淳一の「キース・リチャーズになりたいっ!!」

俺好き、映画好き、音楽好き、ゲーム好き。止まったら死ぬ回遊魚・淳一が、酸欠の日々を語りつくす。

車谷長吉はやっぱり凄い! 朝日新聞「悩みのるつぼ」を読んで思わず唸ってしまった。

2009年06月15日 | Weblog
 作家、車谷長吉は只者ではない。
 彼の小説を初めて読んだのは、「赤目四十八瀧心中未遂」である。直木賞を獲った作品だ。
 「赤目四十八瀧心中未遂」に感銘を受け、それから彼の小説を何冊か、それからエッセイの類も読んできた。

 彼には毒のようなものがある。
 私小説作家として名を成した車谷長吉は、私小説という特殊なジャンルから生じる様々な軋轢と闘った。
 これは一概にどうこう言える話(つまりナーバスな事柄でもあり、短絡的に言い尽くせる話ではないけれど)ではないけれど、当然、「私」の「小説」である以上、実在する人間とのトラブルや訴訟騒ぎに発展する場合もあるわけで、個人的なプライバシーをどこまで小説に描けるのかが問題となってくる。
 車谷長吉は、精神的に患い、長い闘病生活を送った。
 
 小説が世に出るまで、約10年間、住み込みで働き、貧困生活も送っている。
 彼の書く小説は、凄みがある。覚悟を強いられる。生半可な気持ちで読めないのである。
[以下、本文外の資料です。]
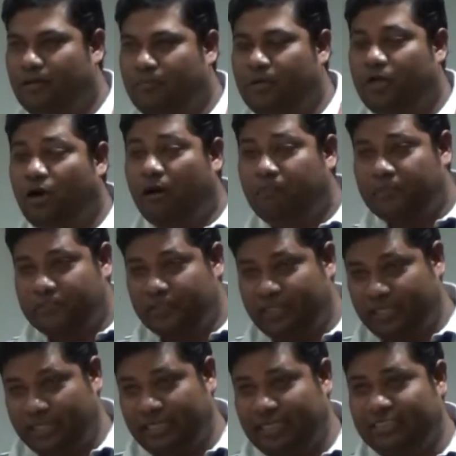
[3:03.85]
But
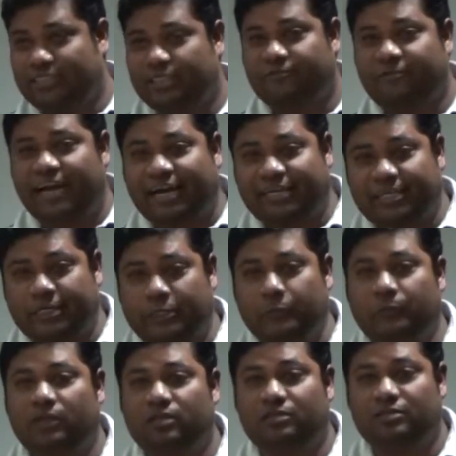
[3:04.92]
opportunity is attracted
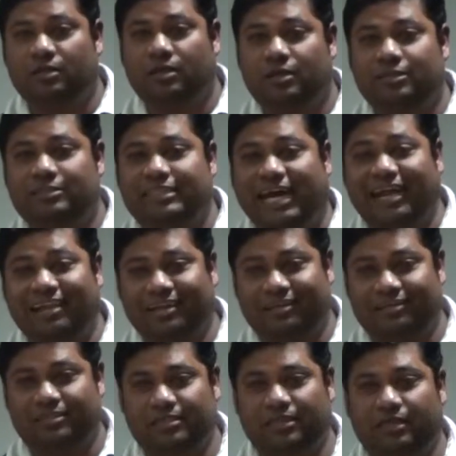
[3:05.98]
towards
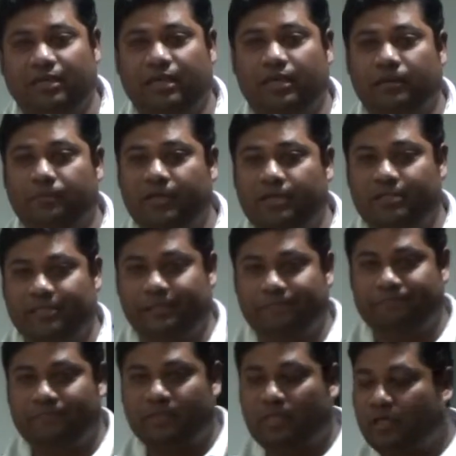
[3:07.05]
talent and ability.
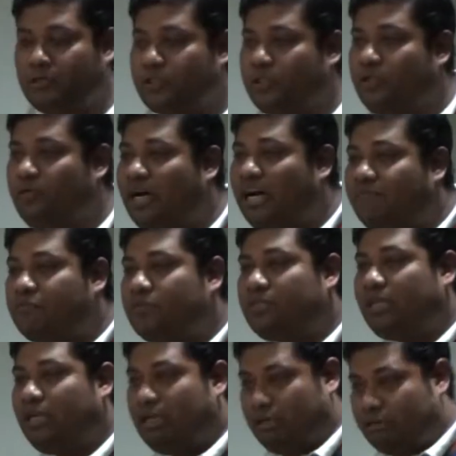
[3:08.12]
So you have to
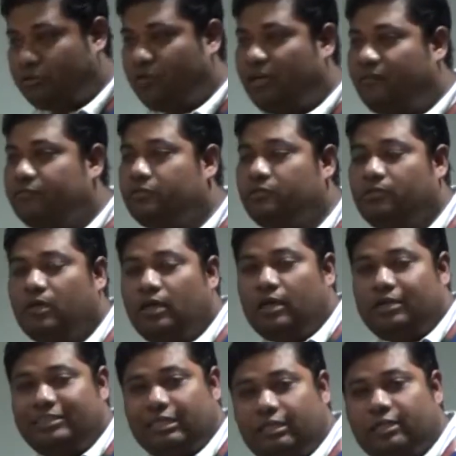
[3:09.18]
tell us, you have to
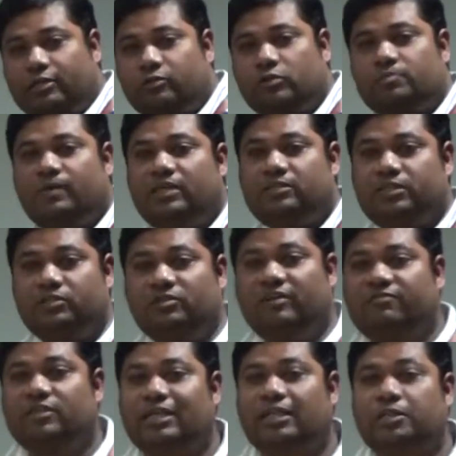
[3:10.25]
tell the Toastmasters, you
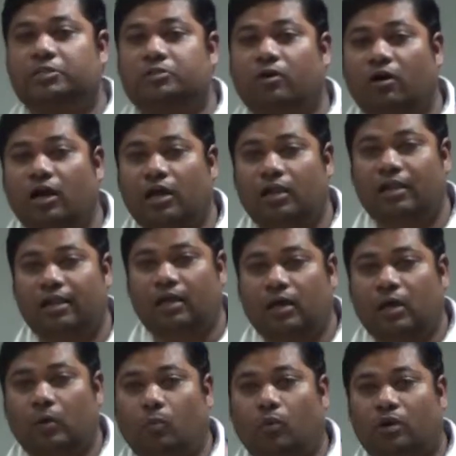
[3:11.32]
have to tell the soil,
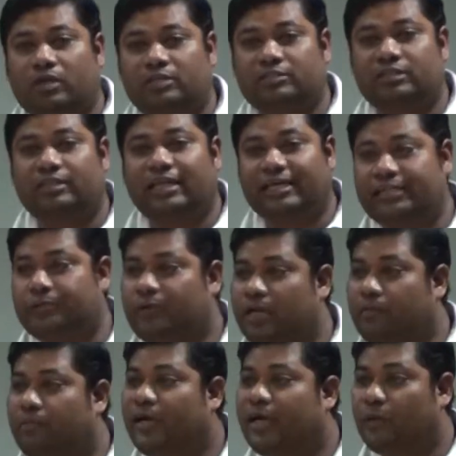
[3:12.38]
what is it that you
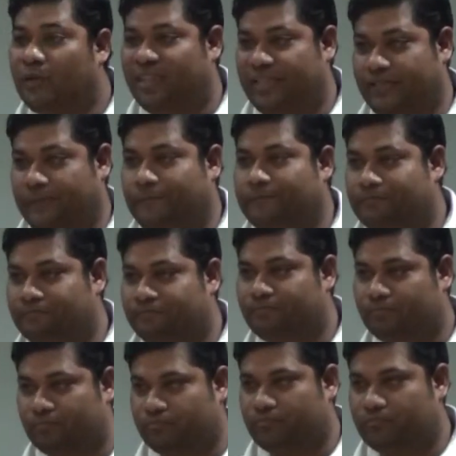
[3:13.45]
can bring with you?
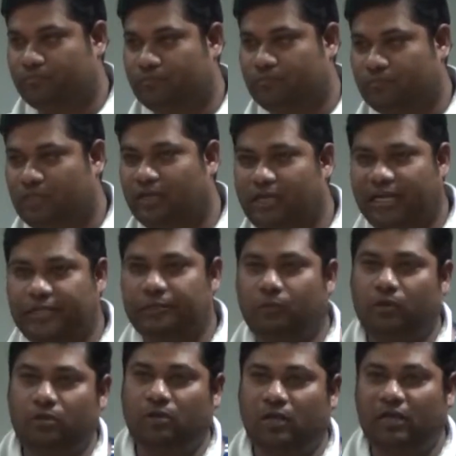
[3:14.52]
Great, you
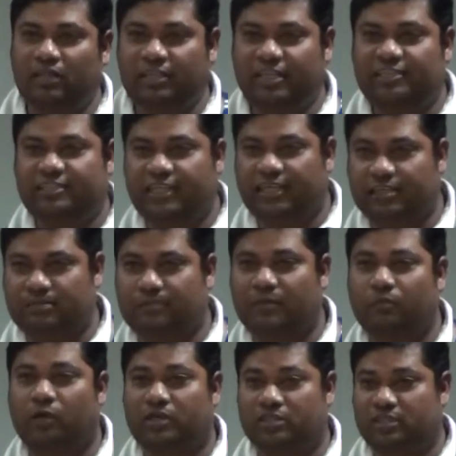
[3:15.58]
want to learn these things,
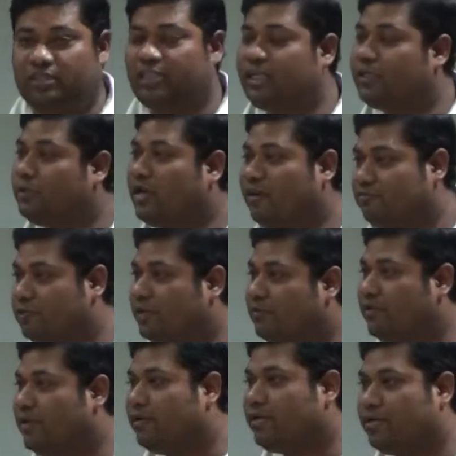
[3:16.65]
but what is it that you have to
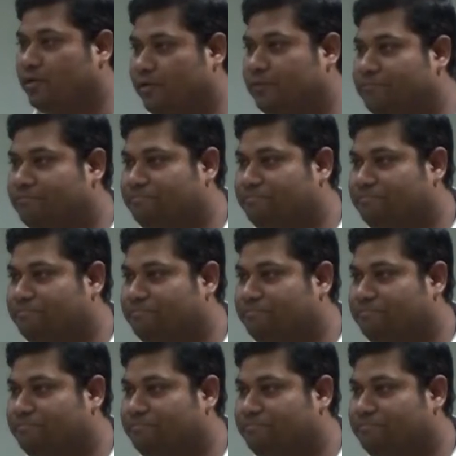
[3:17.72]
give in return?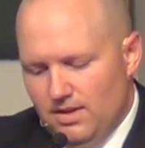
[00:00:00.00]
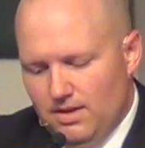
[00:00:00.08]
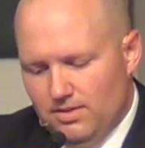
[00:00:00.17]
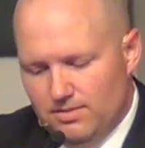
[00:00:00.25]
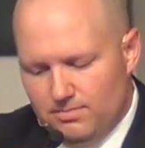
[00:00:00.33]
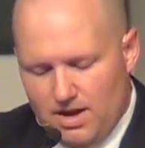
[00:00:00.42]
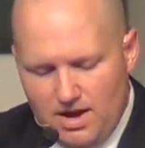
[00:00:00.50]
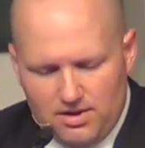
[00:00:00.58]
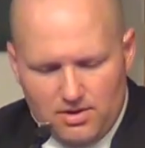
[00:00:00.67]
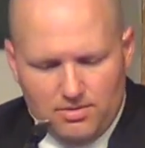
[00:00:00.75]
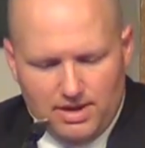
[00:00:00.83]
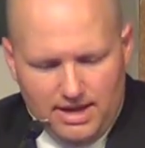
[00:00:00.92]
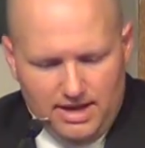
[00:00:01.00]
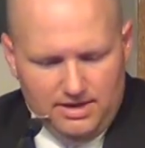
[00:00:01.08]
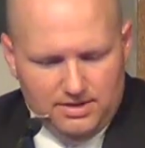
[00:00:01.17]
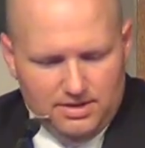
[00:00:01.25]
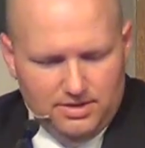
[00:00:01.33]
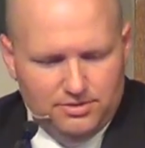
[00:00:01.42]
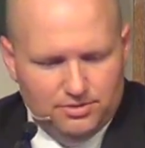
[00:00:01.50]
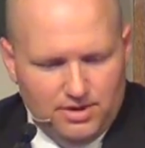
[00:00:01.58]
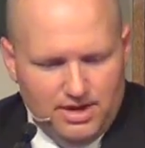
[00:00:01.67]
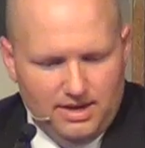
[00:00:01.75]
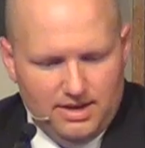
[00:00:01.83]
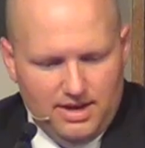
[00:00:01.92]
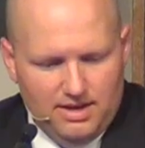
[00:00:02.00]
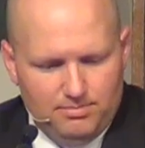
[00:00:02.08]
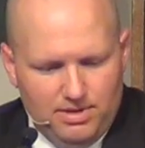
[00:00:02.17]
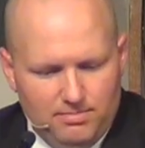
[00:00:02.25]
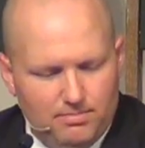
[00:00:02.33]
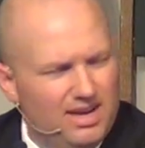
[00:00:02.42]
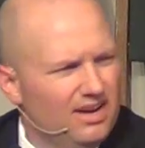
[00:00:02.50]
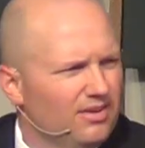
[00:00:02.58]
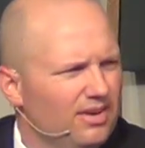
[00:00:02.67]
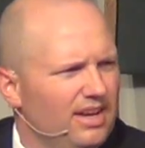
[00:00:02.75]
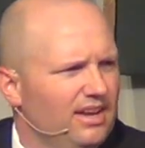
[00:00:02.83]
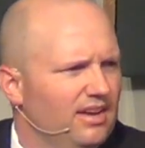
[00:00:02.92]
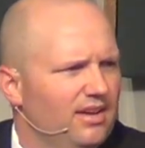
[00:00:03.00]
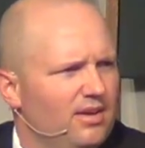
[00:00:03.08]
The motto, eat, drink, and be merry,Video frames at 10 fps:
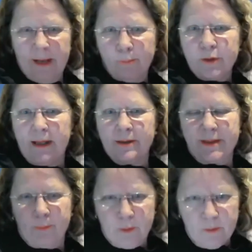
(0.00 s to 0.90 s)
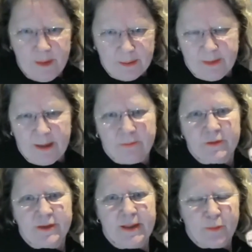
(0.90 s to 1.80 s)
number 10 zipper that
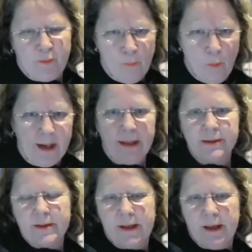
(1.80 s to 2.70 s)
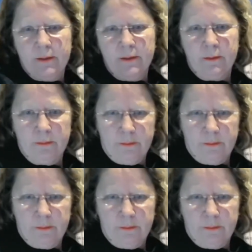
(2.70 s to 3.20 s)
zips from one end to the other.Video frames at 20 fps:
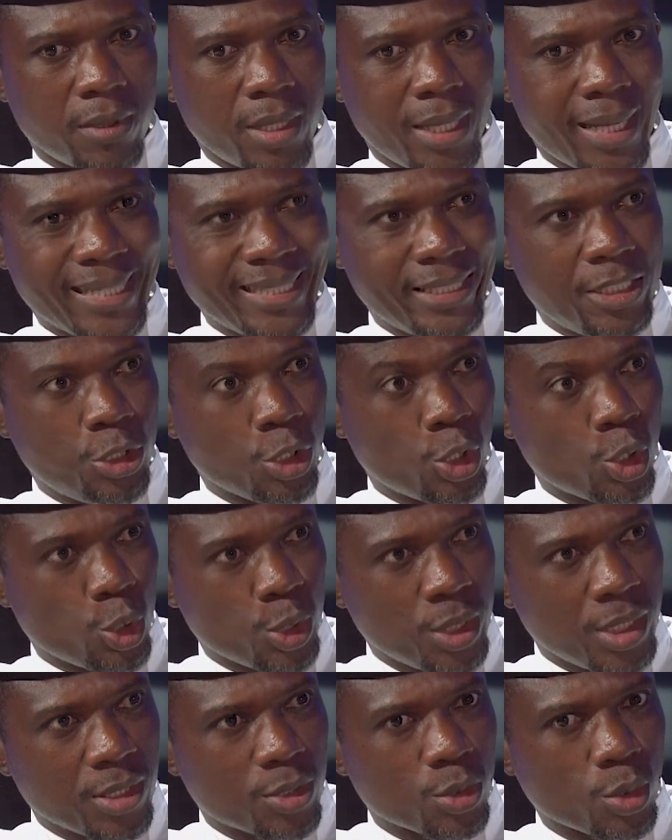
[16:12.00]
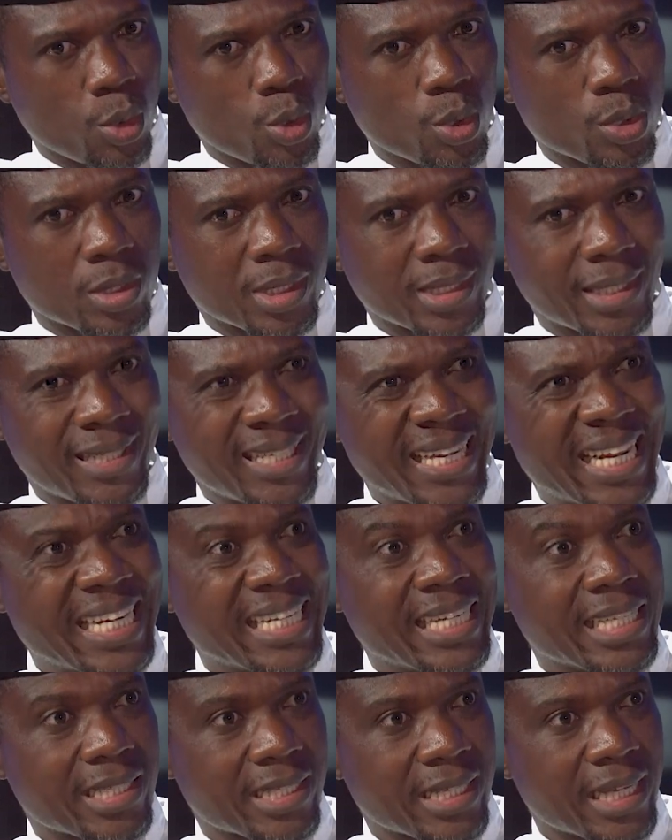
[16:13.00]
ideologies or certain
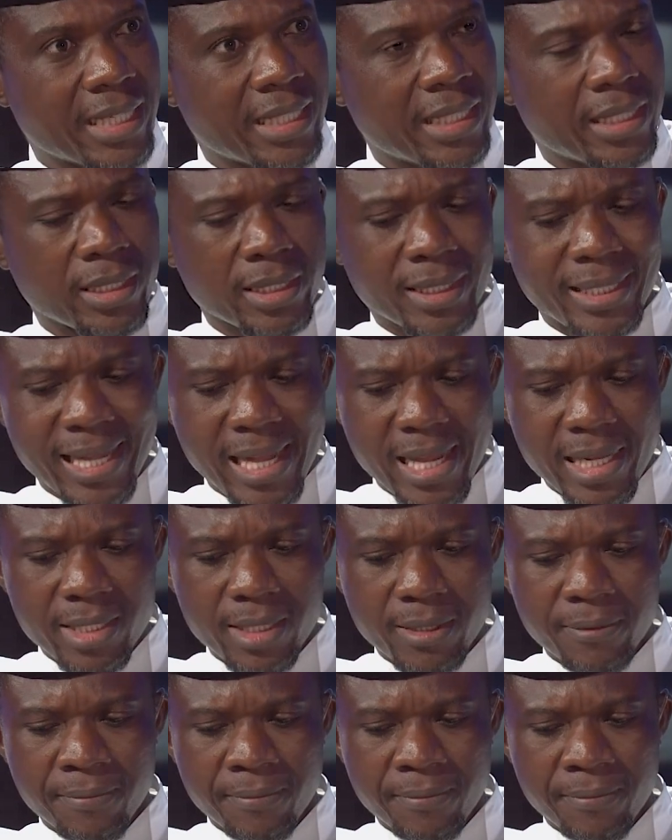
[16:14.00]
understanding thatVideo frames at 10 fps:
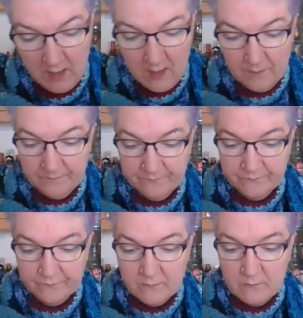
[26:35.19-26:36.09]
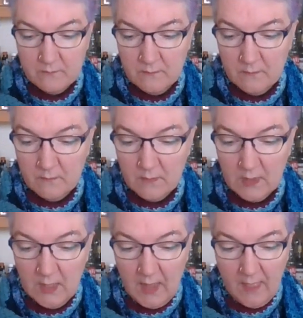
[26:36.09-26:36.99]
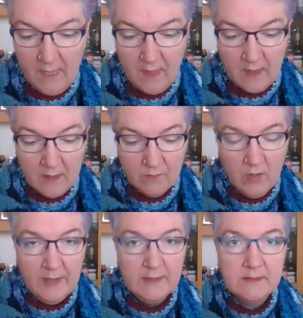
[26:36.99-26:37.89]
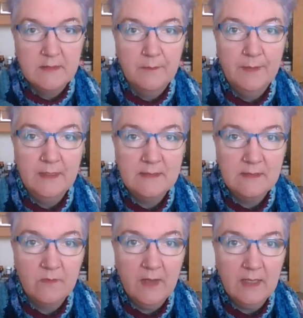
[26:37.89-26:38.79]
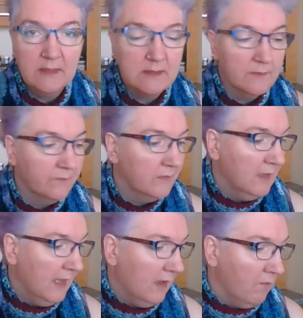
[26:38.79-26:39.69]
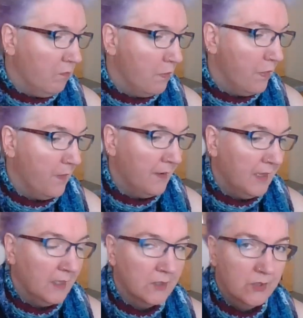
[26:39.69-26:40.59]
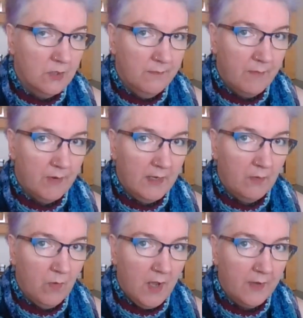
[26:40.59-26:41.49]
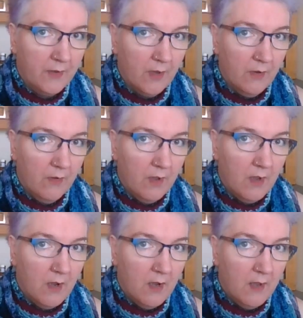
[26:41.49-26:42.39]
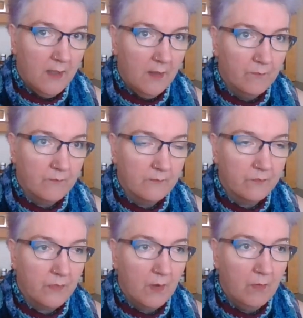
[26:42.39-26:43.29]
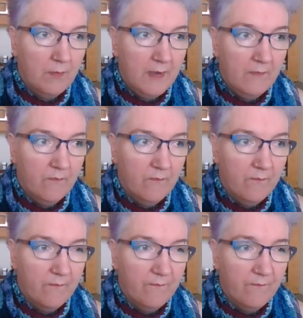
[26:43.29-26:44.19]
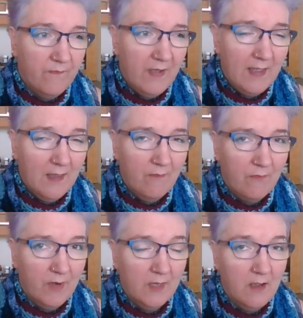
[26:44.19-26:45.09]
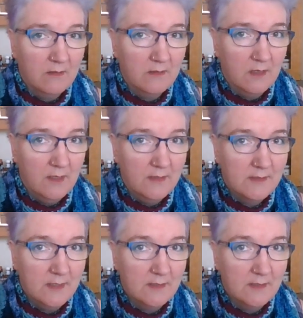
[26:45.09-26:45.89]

Right, pieces of 8. Now, do you remember a little while ago, one of my favourite yarn dyers is Claire Nettleship Yarns.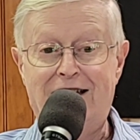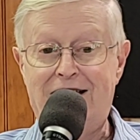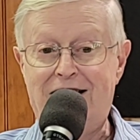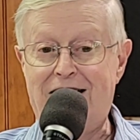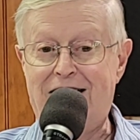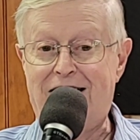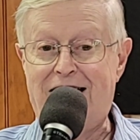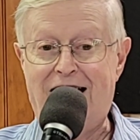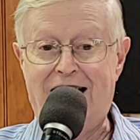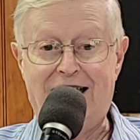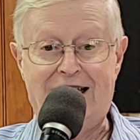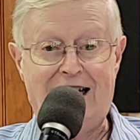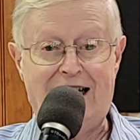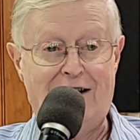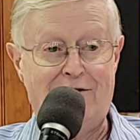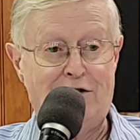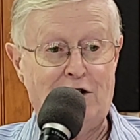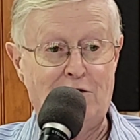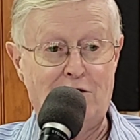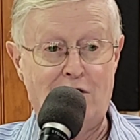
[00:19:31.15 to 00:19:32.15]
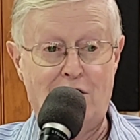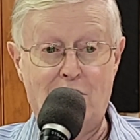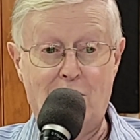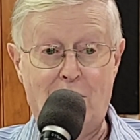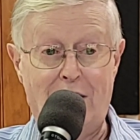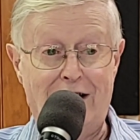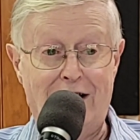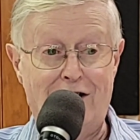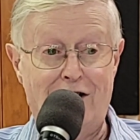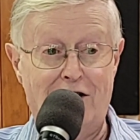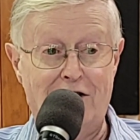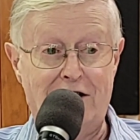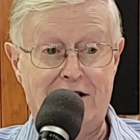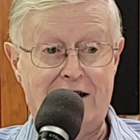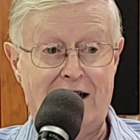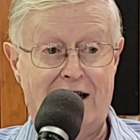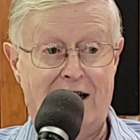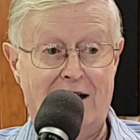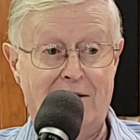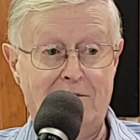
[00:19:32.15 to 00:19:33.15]
You can't have your own way all the
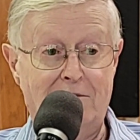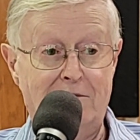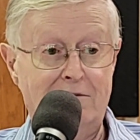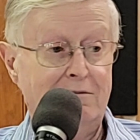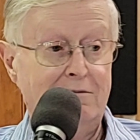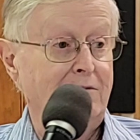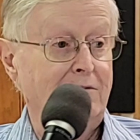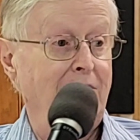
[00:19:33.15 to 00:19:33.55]
time.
 そんな彼が、朝日新聞日曜版で「悩みのるつぼ」という読者からの人生相談に対応していた(6月13日 日曜版)。
 つまり、悩み事に関する回答者としてである(毎週、回答者は代わるようだけど)。
 これが頗(すこぶ)る痛快で、面白い。

 相談者は、40代の男性高校教師。
 5年に一度程度、自分をコントロール出来なくなるくらい、女子生徒に没頭してしまうのだとか。つまり、教え子の中に好きな子が出来てしまうのだ。抑え切れない激しい情動で身悶えてしまう・・・どうしたらいいでしょうか?

 それに対する車谷長吉の回答が凄い!
 彼は言う。
 私は30代、月給2万円で料理場の下働きをしていて、その間、人の嫁に次々と誘われ、姦通事件を3件起こし(3件も起こしたということは、それなりの修羅場を迎えたということだろう)、人生と金についてよくよく解った。
 人間に生まれたということは「不幸」だということである。
 人の生は産まれたときから始まるのではない、生が破綻したときから人生は始まるのである。
 従って、破綻の人生がなくて何が人生か!
 あなた(つまり相談者)は、破綻するのを恐れている。それでは駄目だ。
 職業も、名誉も、家庭も失って、そこからすべてが見えて来るのである。だから、あなたは、その女生徒と出来てしまいなさい!
 そのとき、生とは何かが見えて来る!
 阿呆になることが一番です。

 これが回答である。
 凄い。車谷長吉は凄い。
 生半可な言葉で語っていないところが凄い。

 いい加減に語った瞬間に、あるいは茶化した瞬間に、人は奈落の底に転落する。
 だから、俺もいつか転落するに違いない。たぶん。